Okazuje się jednak, że potrzeby pacjentów przerastają możliwości obiektu. Widać to na prowizorycznym klepisku zaadaptowanym pod parking.
– Na parkingu w błocie można się utopić! Przejść się nie da, a mimo wszystko pieniądze za parking pobierają! To absurd! Wiem, że pracownicy parkingowi od kilku lat zgłaszają administracji pretensje pacjentów, ale jak zwykle nic się z tym nie robi. Przecież tam leczą się starsi ludzie, jak oni mają chodzić po takim terenie? Pomóżcie tym pacjentom – pisze pani Joanna.
Teren, o którym mowa nie jest własnością Instytutu. Należy do Miasta, a przez medyczną placówkę jest jedynie dzierżawiony. Instytut ma w sąsiedztwie do dyspozycji parking na około 500 miejsc. Potrzeby są jednak tak duże, że kierowcy kierowani są właśnie na grząskie klepisko, które po opadach deszczu znajduje się w fatalnym stanie. Taka sytuacja powtarza się od lat. Wątpliwości budzi fakt, że mimo takich warunków, za postój w tym miejscu trzeba zapłacić, jak za normalny parking.
– Jeżeli pacjenci nie znajdą miejsc, w ciągu 15 minut mogą za darmo wyjechać z parkingu. Staramy się odgradzać miejsca najbardziej bagniste – tłumaczy Magdalena Markowska, rzecznik prasowy Centrum Onkologii – Instytut im. Marii Skłodowskiej-Curie w Gliwicach.

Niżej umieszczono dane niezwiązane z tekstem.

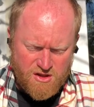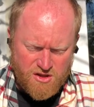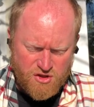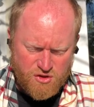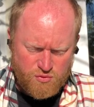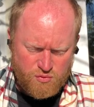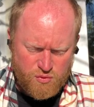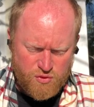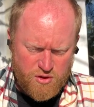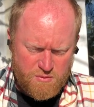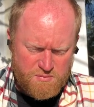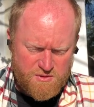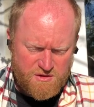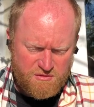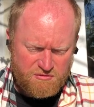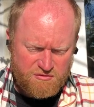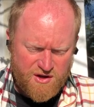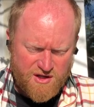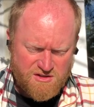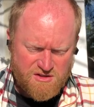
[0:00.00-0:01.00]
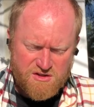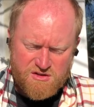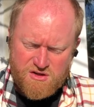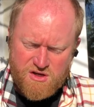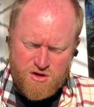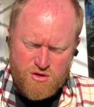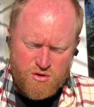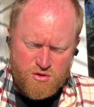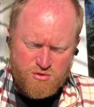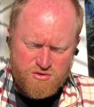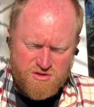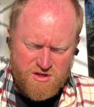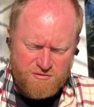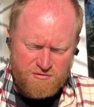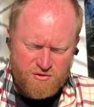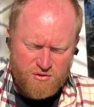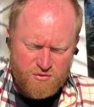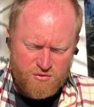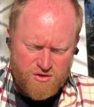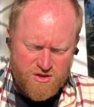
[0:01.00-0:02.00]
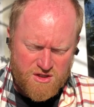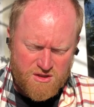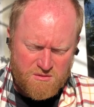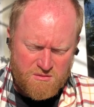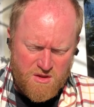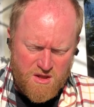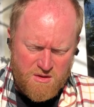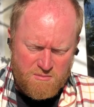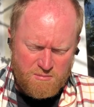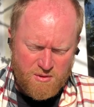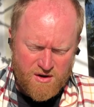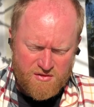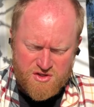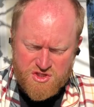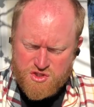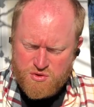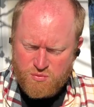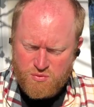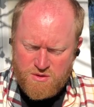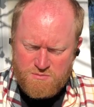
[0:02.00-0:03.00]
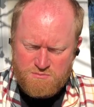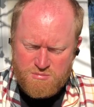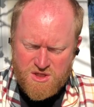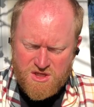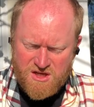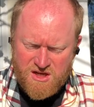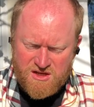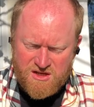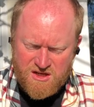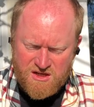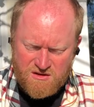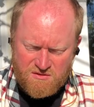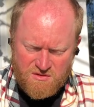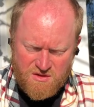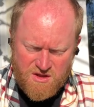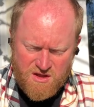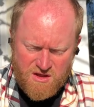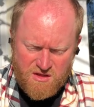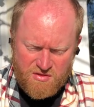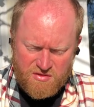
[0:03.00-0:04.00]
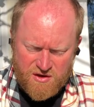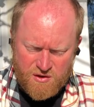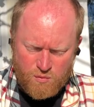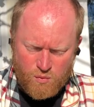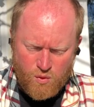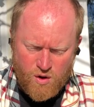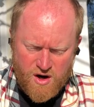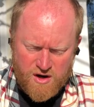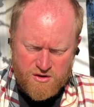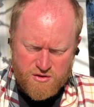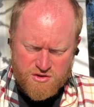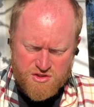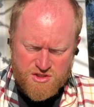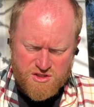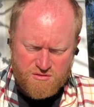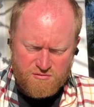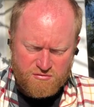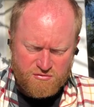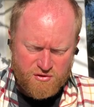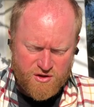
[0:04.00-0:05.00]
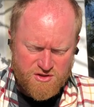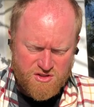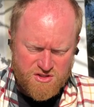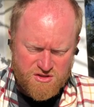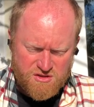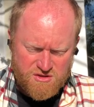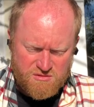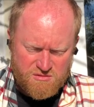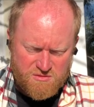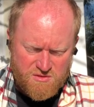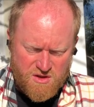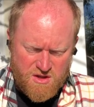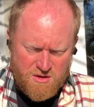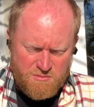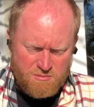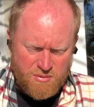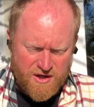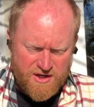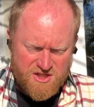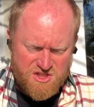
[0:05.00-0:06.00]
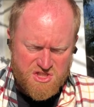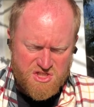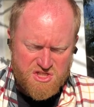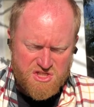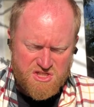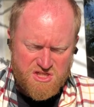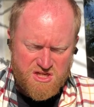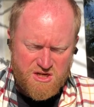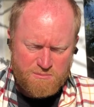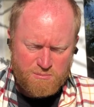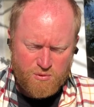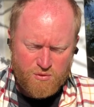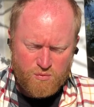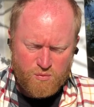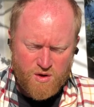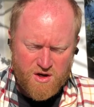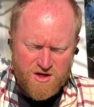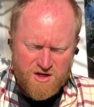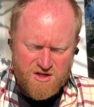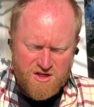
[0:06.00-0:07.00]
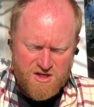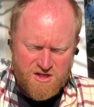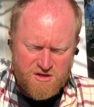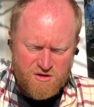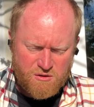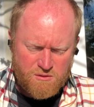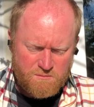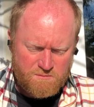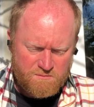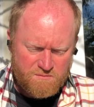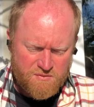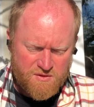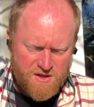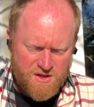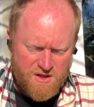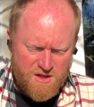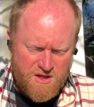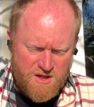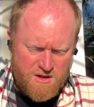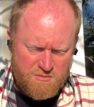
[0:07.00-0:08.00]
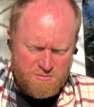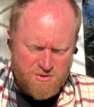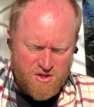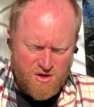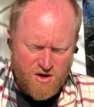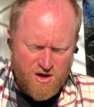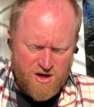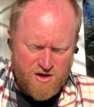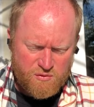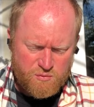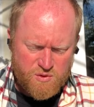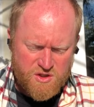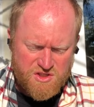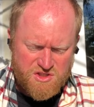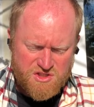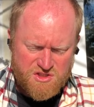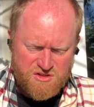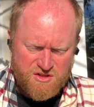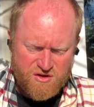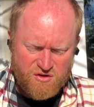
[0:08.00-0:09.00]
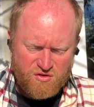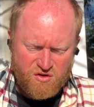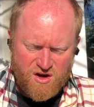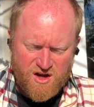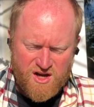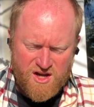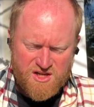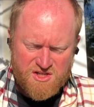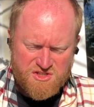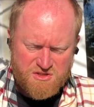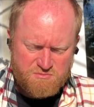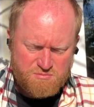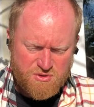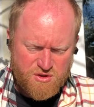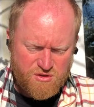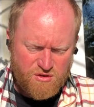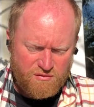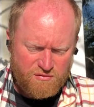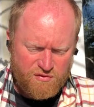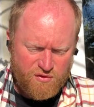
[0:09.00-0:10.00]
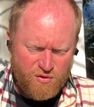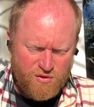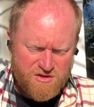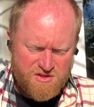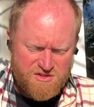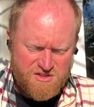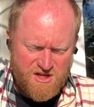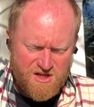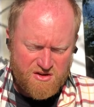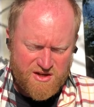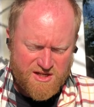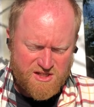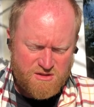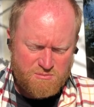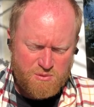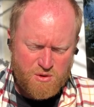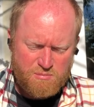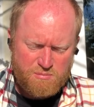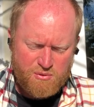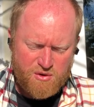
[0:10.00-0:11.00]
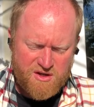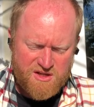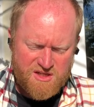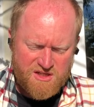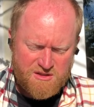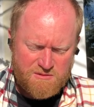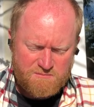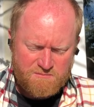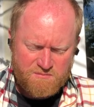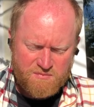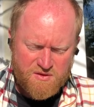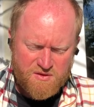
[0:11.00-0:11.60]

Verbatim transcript: You will be affected no differently by this grim beginning than walkers confronted by a steep or rugged hill, beyond which there lies a beautiful and delectable plain.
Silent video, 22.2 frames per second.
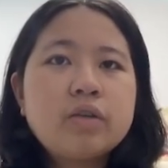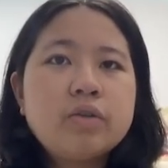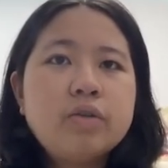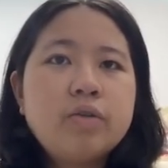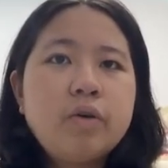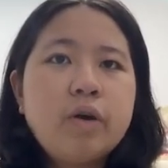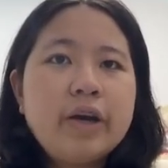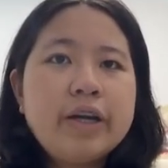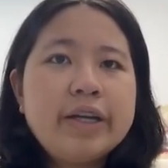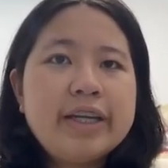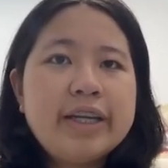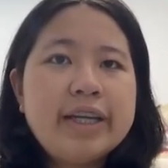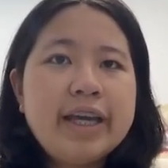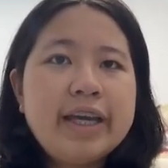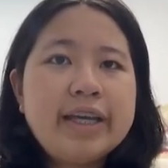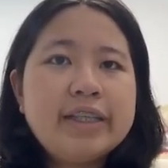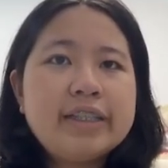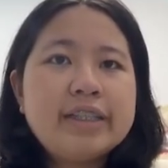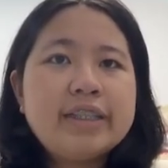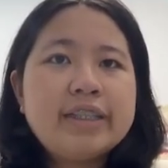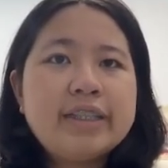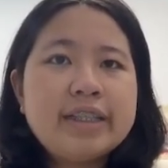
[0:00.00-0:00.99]

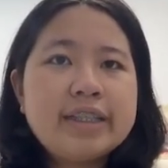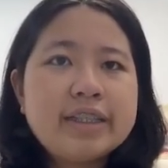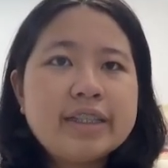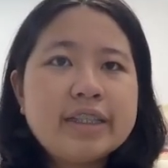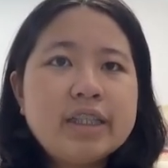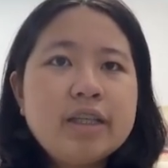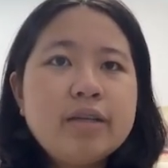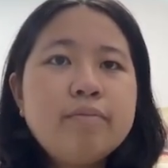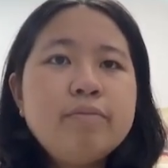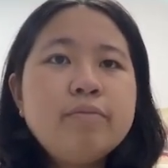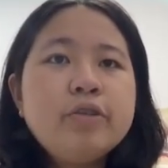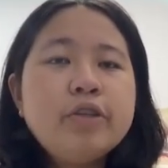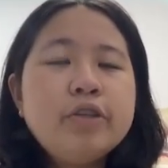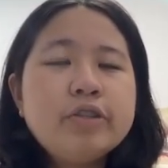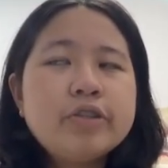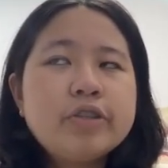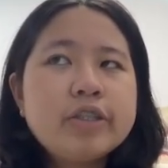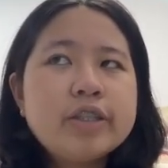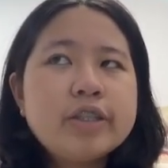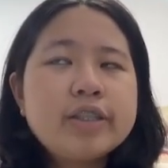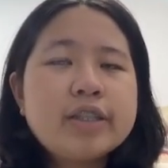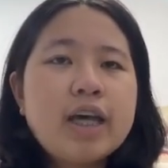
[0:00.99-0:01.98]
coordinate system
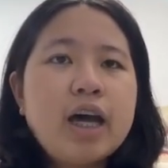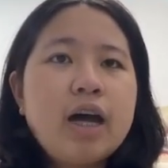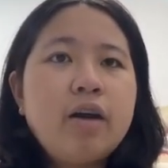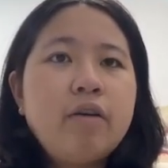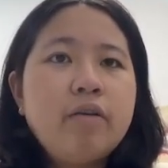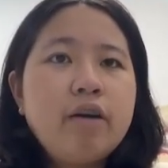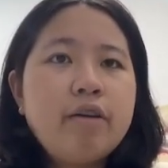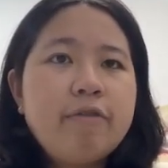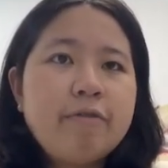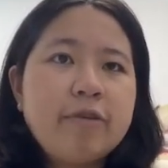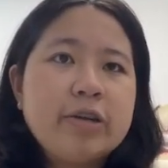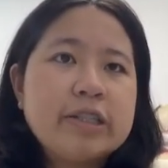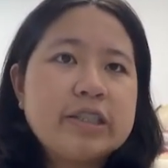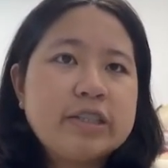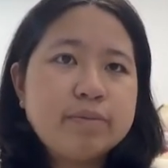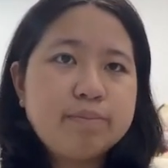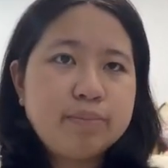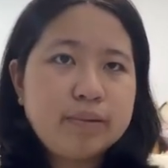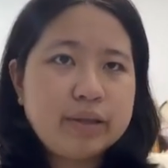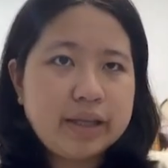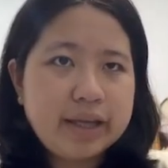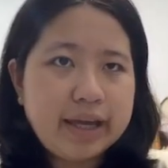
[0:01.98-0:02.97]
uses a reference
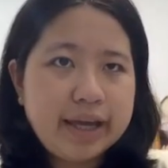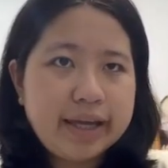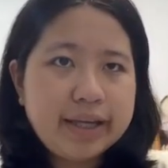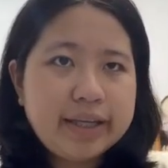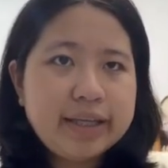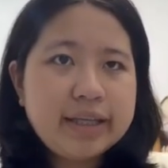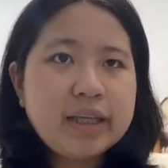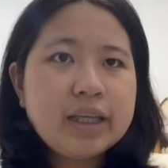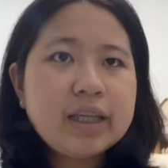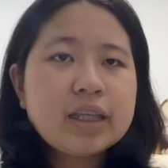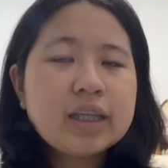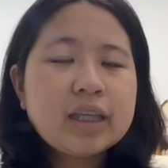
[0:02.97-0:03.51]
plane,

Jak podkreśla Markowska, Instytut pracuje nad przygotowaniem nowych miejsc parkingowych z prawdziwego zdarzenia. Ma to nastąpić „w najbliższej przyszłości”. Realizacji inwestycji nie ułatwiają wykonywane nieopodal prace związane z budową DTŚ oraz stan prawny nieruchomości, który zmusza do współdziałania dwa podmioty (miasto i instytut).